Responsabilidade do homem na protecção do ambiente

O ambiente é o homem, dele depende o futuro do próprio homem sobre a terra, por isso o homem tem elevadas responsabilidades na protecção do meio em que vive, assim consideram os Bispos da CEAST.

Situação alarmante em Kwando Kubango

Esta realidade parece não estar a ser cumprida por determinados cidadãos, na província do Kwando Kubango, o alerta é do bispo de Menongue, D. Leopoldo Ndakalako.

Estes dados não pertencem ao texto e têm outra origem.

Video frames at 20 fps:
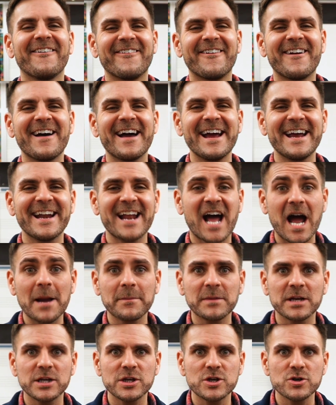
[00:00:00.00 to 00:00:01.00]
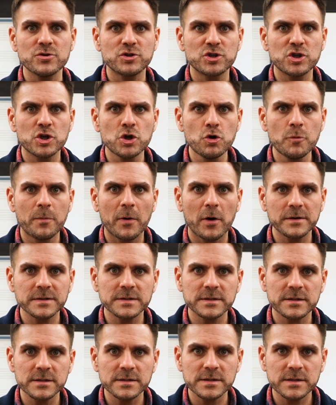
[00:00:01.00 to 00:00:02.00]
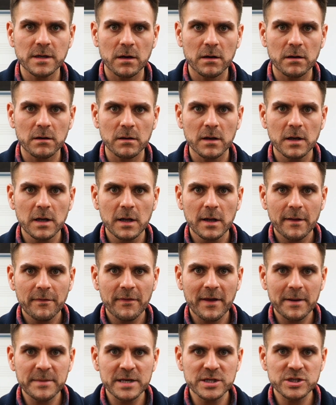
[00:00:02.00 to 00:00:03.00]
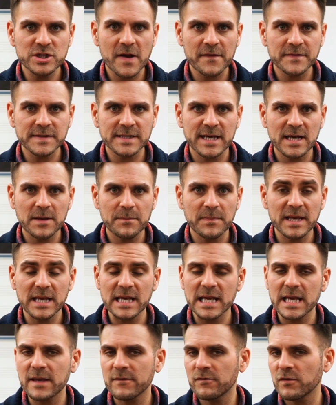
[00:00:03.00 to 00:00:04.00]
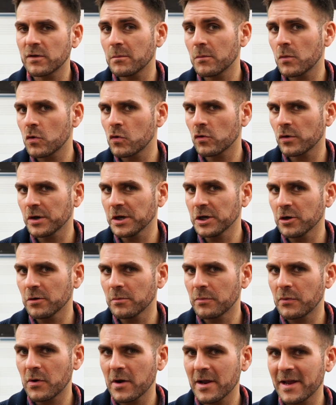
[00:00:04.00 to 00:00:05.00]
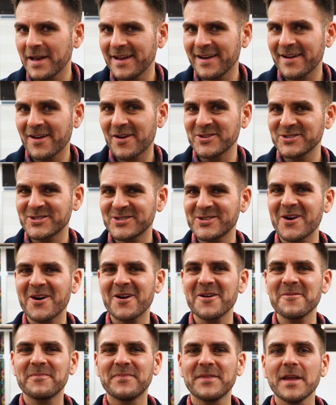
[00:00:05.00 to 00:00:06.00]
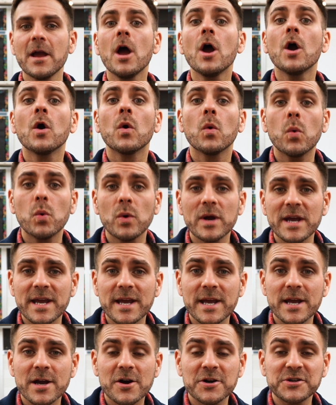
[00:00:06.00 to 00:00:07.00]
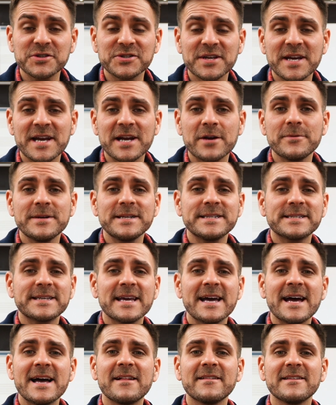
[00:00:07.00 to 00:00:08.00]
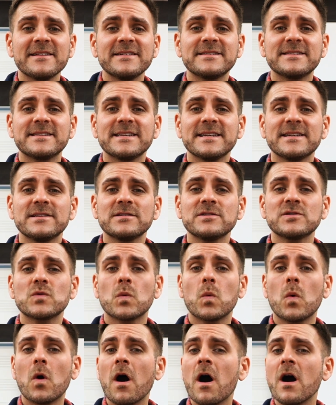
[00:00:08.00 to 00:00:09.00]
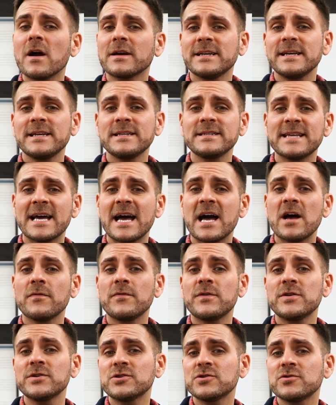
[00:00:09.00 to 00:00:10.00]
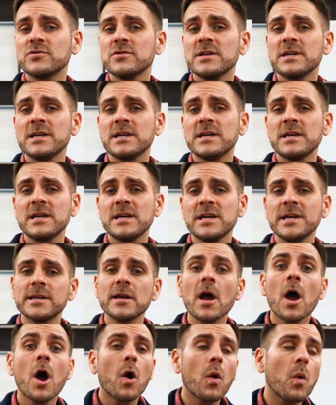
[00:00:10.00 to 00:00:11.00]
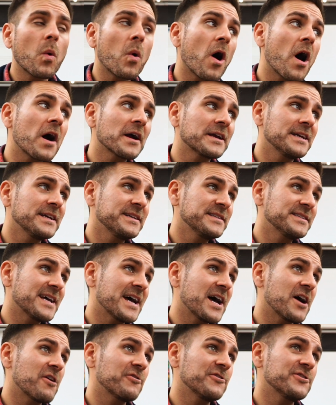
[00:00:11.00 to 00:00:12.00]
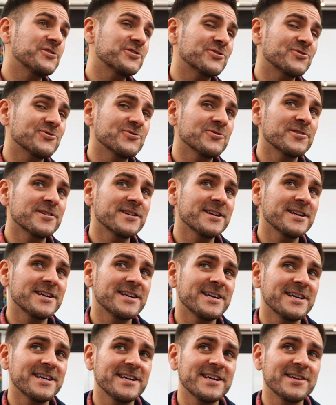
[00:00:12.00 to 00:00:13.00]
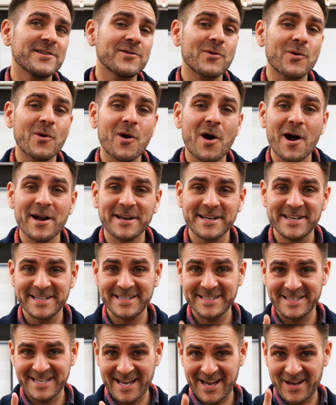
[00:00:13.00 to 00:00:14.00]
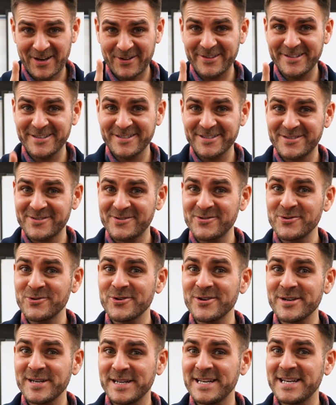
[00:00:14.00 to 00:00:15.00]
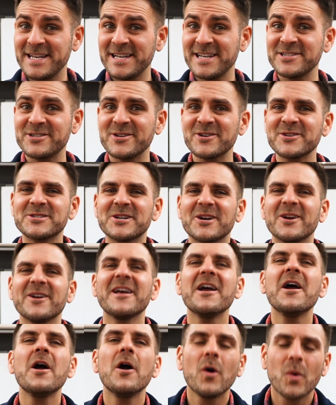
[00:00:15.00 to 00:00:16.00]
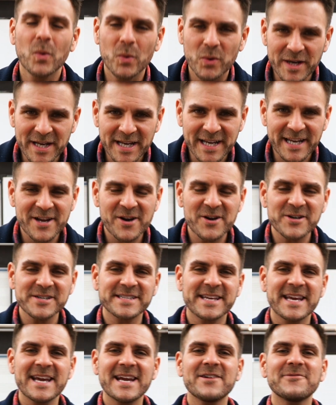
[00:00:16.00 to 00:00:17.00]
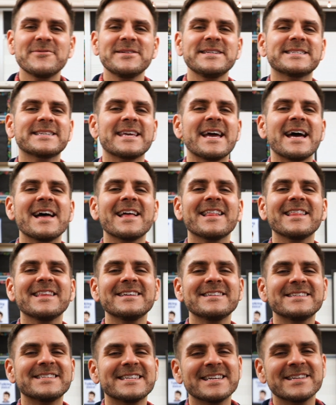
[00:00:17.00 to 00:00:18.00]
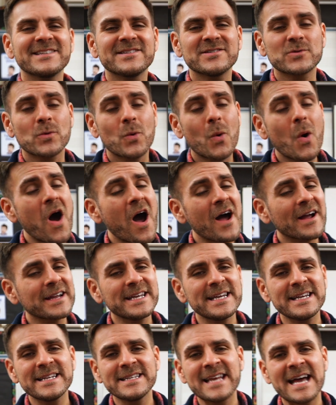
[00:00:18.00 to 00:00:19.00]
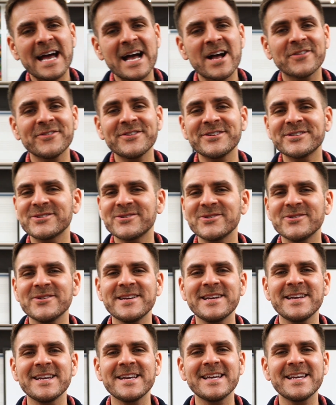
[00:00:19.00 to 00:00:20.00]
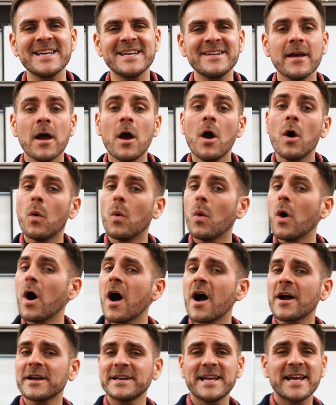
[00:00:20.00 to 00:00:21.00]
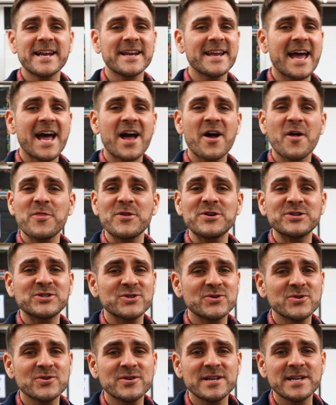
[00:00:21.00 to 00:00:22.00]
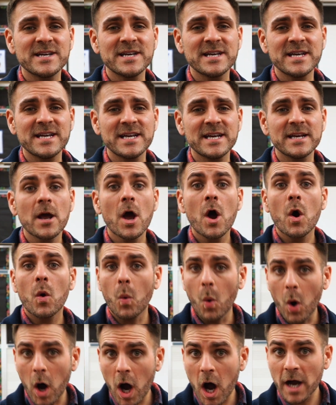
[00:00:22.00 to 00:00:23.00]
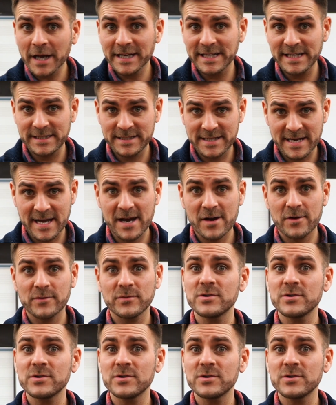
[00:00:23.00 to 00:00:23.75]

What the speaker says: right, I'm going to do two parts of the song. That means you have to keep even more in your brain. I'll start. We are scary skeletons walking down the street, walking down the street, walking down the street. Your turn. We are scary skeletons walking down the street, walking down the street, walking down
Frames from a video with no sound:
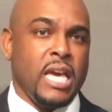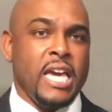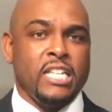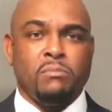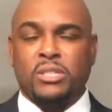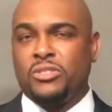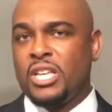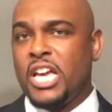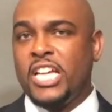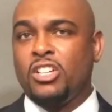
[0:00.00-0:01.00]
Edmunds,
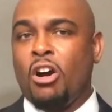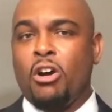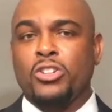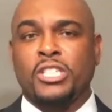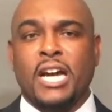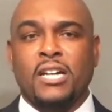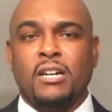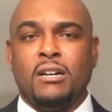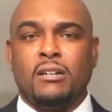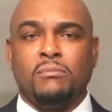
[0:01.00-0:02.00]
and
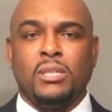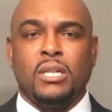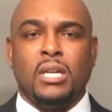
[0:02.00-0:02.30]
Cars.com.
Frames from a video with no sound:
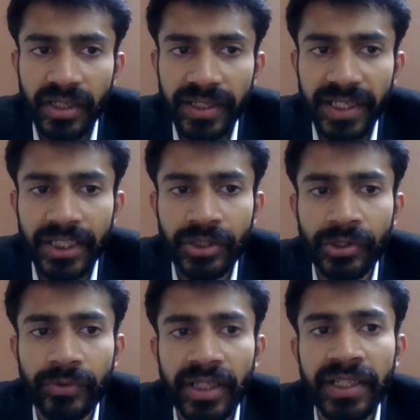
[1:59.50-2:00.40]
right
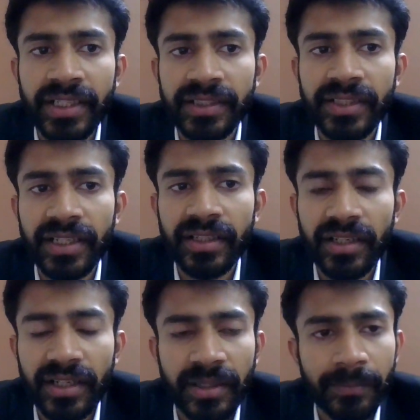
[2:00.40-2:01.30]
to equality that
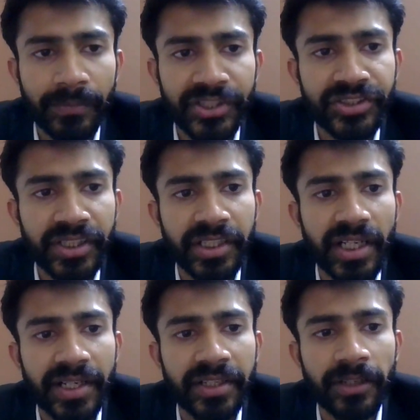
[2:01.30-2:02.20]
mentioned
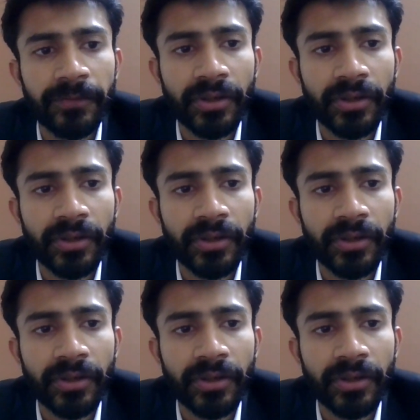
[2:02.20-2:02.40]
in Article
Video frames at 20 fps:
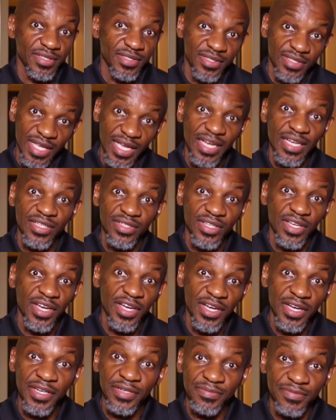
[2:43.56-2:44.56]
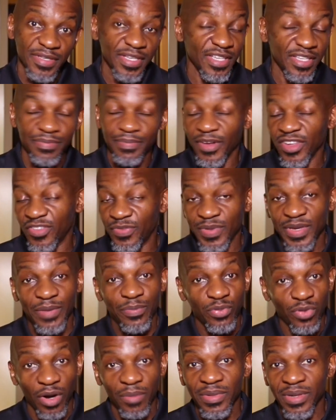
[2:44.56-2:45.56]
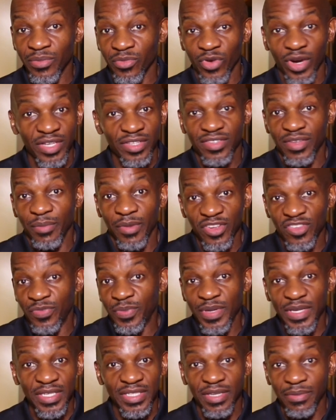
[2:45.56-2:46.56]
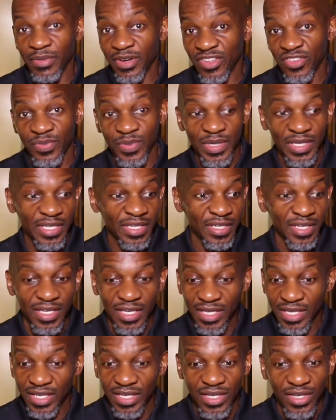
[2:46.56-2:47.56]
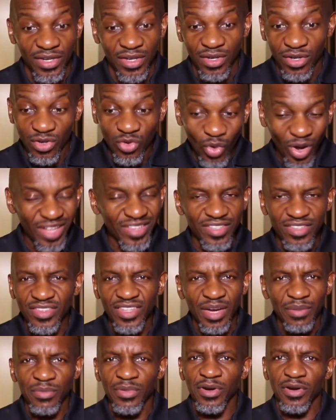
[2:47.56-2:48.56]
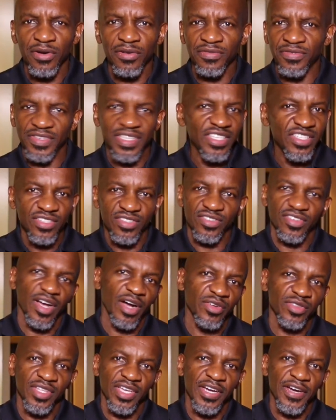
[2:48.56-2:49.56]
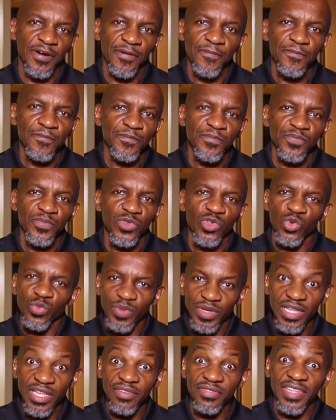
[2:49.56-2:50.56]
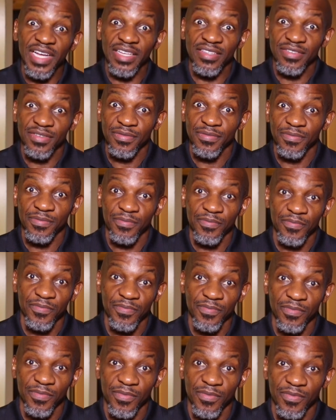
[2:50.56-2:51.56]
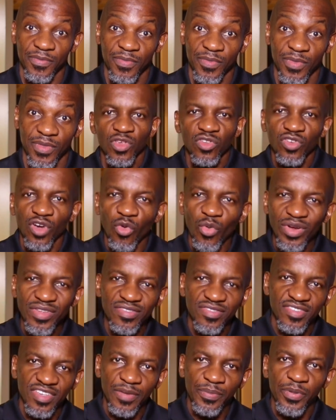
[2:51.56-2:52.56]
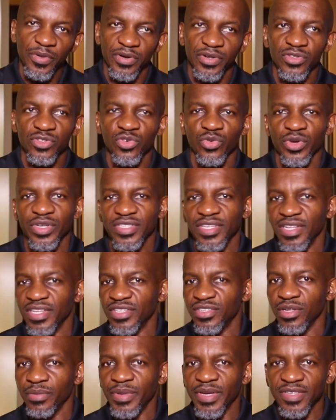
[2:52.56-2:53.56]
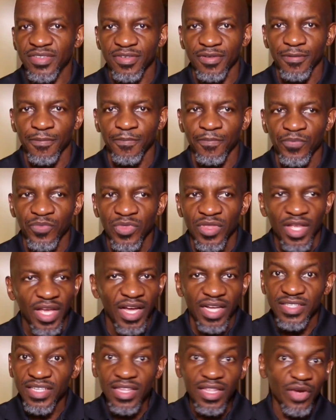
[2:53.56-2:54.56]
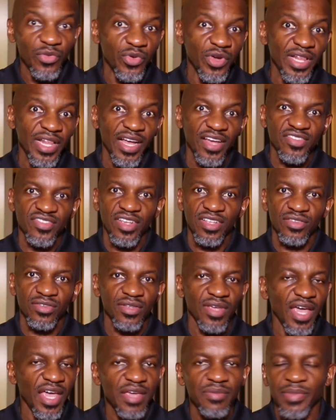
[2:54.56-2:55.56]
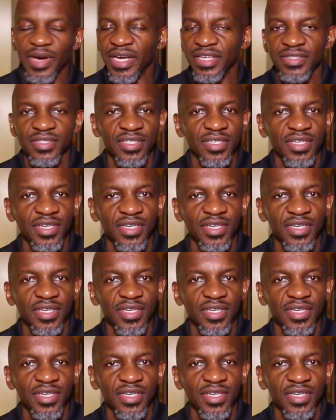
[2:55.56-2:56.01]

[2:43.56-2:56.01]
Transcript: then it must be a problem, right? There must be quite a number of idiots out there who believe that. So I went deeper into it a little bit, and then I realized that, hey man,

Queimadas descontroladas e caçadores furtivos

De visita pastoral ao interior da província o prelado constatou que em relação ao corte anárquico de madeira, já há, felizmente um certo controlo por parte das autoridades, o mesmo não se pode falar das queimadas protagonizadas em alguns casos por caçadores furtivos, que em busca do lucro fácil criam armadilhas para os animais.

Caso nacional e não apenas de Kwando Kubango

Por detrás destas práticas (caça furtiva) há um certo negócio, disse D. Leopoldo Ndakalako, tendo revelado igualmente que em alguns casos há intensos confrontos entre caçadores furtivos e os guardas florestais, cenários que terminam, às vezes, em mortes e ferimentos graves de pessoas.

O prelado insta as autoridades a olharem para estas ocorrências como um problema nacional e não apenas da extensa província do Kwando Kubango.